Quotes my lair! I, I mean...the Science Club. What do you seek?
— Speaking to him while he is inside the Science Club.
There is nothing more powerful than science and technology! He who can master both...will rule the earth! Nya ha ha ha ha ha ha haaaaa! Our pursuit is the development of a new technology for the purpose of world domin -I mean...the betterment of mankind. If you join this club, you'll get access to our robot army! ...right now, that's just a cleaning robot - but hey, we gotta start somewhere.
— Asking him more information about his club.
You want to join? Splendid! You'll be a fine test subj - I mean...clubmember.
— Asking to join his club.
Eeeeexcellent. Hmm hmm hmm hmm he ha ha ha ha, AH HA HA HA HA HA HA HA, AH HA HA HA HA HAAAAA! Eh - eh - hrm...sorry.
— Joining his club.
You may have escaped today, but you haven't seen the last of me!
— Refusing to join his club.
Go away! Or my latest invention will use you for target practice!
— If Yandere-chan attempts to join his club, after he has seen her commit murder.
One of my colleagues cannot concentrate when you are around. To prevent a drop in productivity, I cannot allow you to join this club. It's simple logic.
— If Yandere-chan attempts to join his club when a member witnessed her commit murder.
Another one... hmph, a minor setback, no matter. After all... it's not like we have a shortage.
— Kaga in "March Progress Report".
Ahhhhh! The student council president herself honors me with her presence? My calculations determined that it was only a matter of time until you recognized my brilliance and willingly submitted yourself to my -
You're saying that my acoustic-quieting noise-mitigators have failed to properly suppress the reverberations of my experiments? Blast it all! I must have miscalculated...
I assure you that, within the day, this room will be capable of containing a kiloton explosion without detection by a seismograph! No, a megaton! No, a gigaton! Why stop there? A teraton!
An exaton, a zetton, a YOTTATON!
Financial restrictions?! My One True Enemy! ...besides the lack of raw materials required to build a Dyson Sphere. That is my other One True Enemy.
It's for the best. After all, I haven't finished synthesizing the engagement ring yet.
You'll see! Ee hee hee hee...Aa ha ha ha...MWA HA HA HA HAAAAA!
— Hypothetical dialogue of Kaga speaking to Megami Saikou.[6]
While your proposal may be mathematically sound, you're forgetting different clubs have different needs. The Science Club, for example, needs $200 to rebuild the flux capacitor that was damaged by the explosion of the temporal field capacitor last week.
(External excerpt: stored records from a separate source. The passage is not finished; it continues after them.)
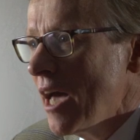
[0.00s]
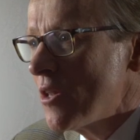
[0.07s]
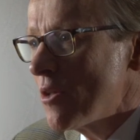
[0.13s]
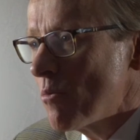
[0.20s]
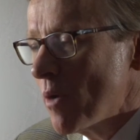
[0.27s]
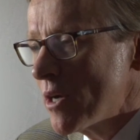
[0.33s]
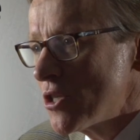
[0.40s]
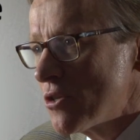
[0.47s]
and
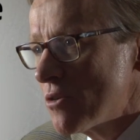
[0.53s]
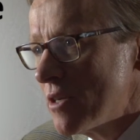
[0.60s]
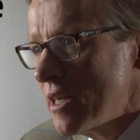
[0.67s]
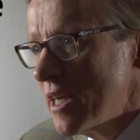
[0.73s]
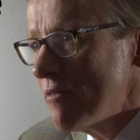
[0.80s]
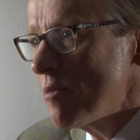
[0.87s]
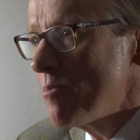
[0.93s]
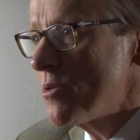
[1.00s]
that one should
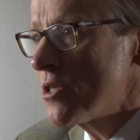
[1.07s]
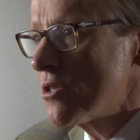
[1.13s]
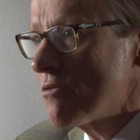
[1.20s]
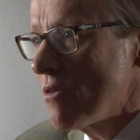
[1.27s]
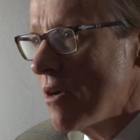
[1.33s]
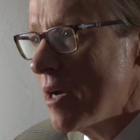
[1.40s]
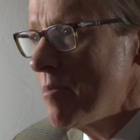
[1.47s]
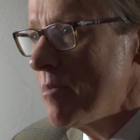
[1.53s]
never
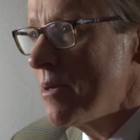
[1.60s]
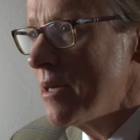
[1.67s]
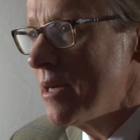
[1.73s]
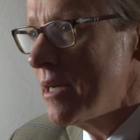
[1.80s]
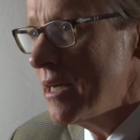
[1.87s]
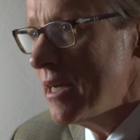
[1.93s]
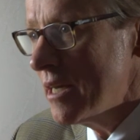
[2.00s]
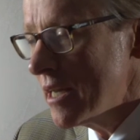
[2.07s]
prescribe
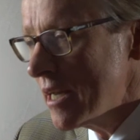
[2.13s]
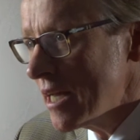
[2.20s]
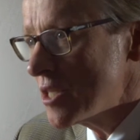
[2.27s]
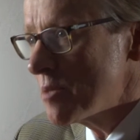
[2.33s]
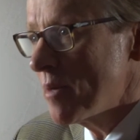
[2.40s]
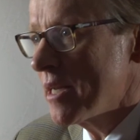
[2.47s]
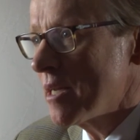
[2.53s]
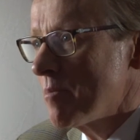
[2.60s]
in an
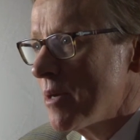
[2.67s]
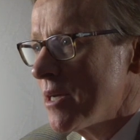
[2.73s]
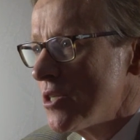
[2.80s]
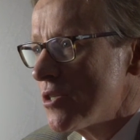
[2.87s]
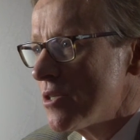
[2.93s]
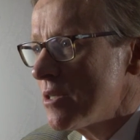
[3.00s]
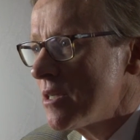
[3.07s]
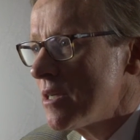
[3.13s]
asthmatic
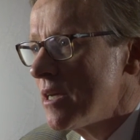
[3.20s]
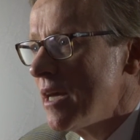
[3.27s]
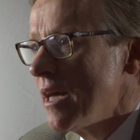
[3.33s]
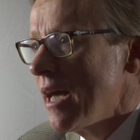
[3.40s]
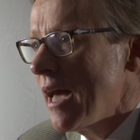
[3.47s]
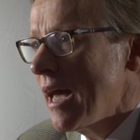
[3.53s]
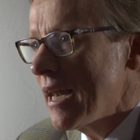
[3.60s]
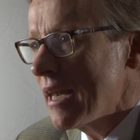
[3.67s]
patient
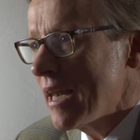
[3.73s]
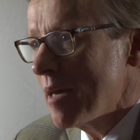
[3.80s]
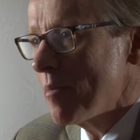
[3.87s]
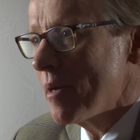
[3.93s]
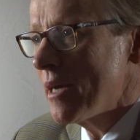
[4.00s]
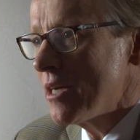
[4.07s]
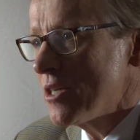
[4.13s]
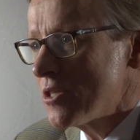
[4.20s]
a
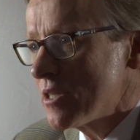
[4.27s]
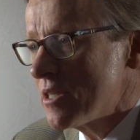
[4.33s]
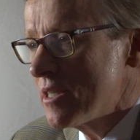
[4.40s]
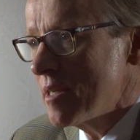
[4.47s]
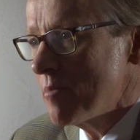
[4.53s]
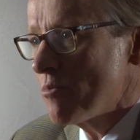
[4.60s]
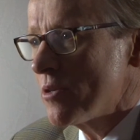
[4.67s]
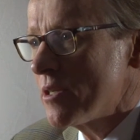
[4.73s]
LABA as a
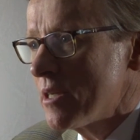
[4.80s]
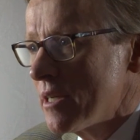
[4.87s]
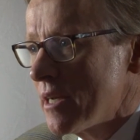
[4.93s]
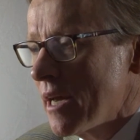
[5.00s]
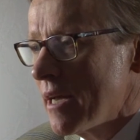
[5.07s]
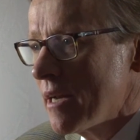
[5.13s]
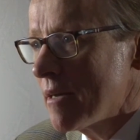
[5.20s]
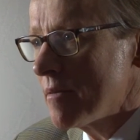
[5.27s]
separate
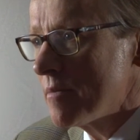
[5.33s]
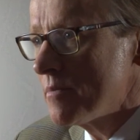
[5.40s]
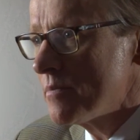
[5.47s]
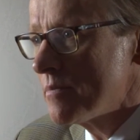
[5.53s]
inhaler.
— Hypothetical dialogue of Kaga during a club leader meeting.[7]
Love? That's just the word for when your brain commands your amygdala to release endorphins, oxytocin, vasopressin, and dopamine to your limbic system whenever you think of a specific individual, in order to increase the possibility that you will take action to court that individual, in order to increase the possibility that you will reproduce with that individual, which is the purpose of all biological life. But, to answer your question: No. Nobody I've ever encountered has been worthy enough to stimulate my amygdala into releasing endorphins!
— Hypothetical dialogue of Kaga answering if he has ever fallen in love.[8]